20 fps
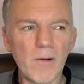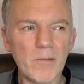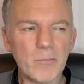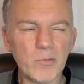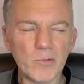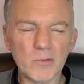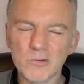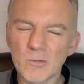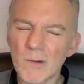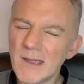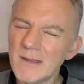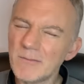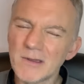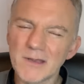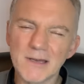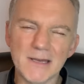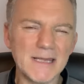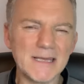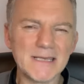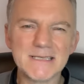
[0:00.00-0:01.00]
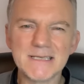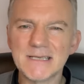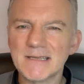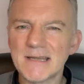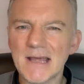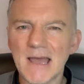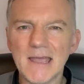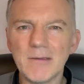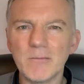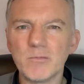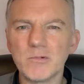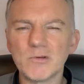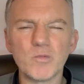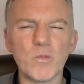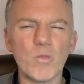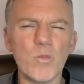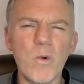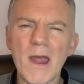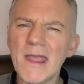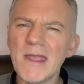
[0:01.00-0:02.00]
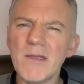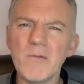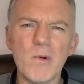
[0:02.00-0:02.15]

But Dwight McNeil today was way,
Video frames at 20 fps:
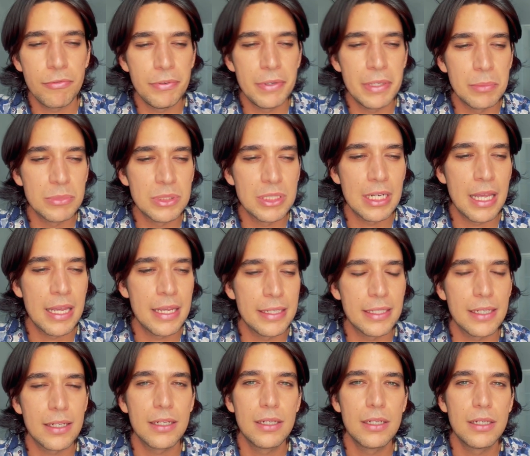films
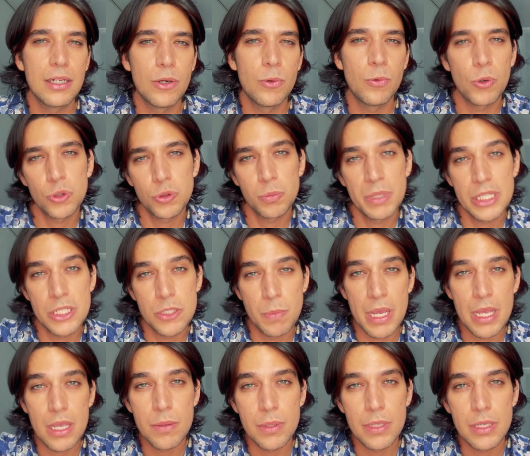like Rosemary's
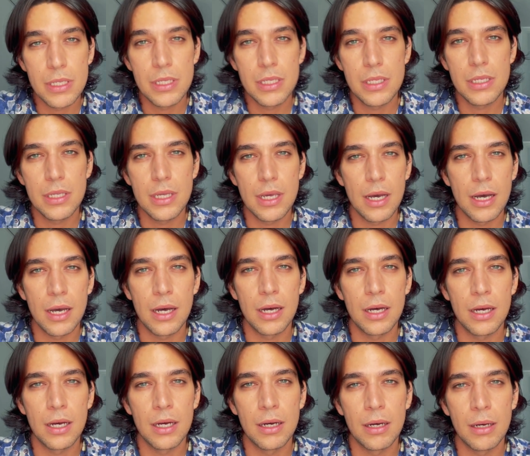Baby,
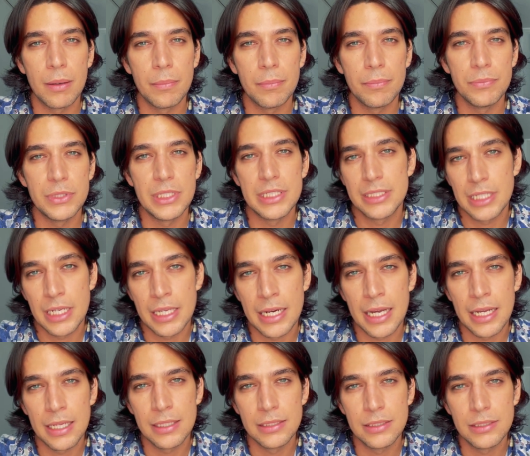The
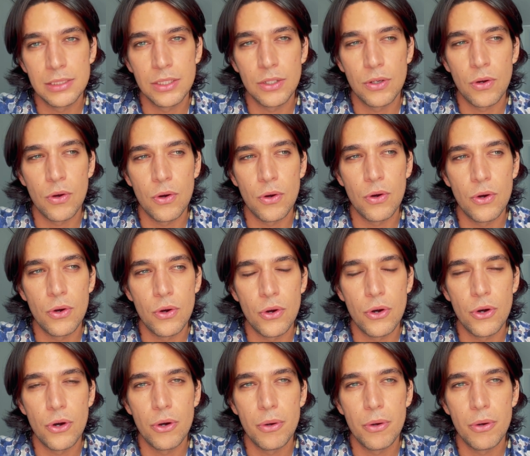Tenant, or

**Task requirements**: Exact repetition of all entries is required. The pictures should not appear.

**Problem solution**:
20 fps
[0:00.00-0:01.00]
[0:01.00-0:02.00]
[0:02.00-0:02.15]

But Dwight McNeil today was way,
Video frames at 20 fps:
films
like Rosemary's
Baby,
The
Tenant, or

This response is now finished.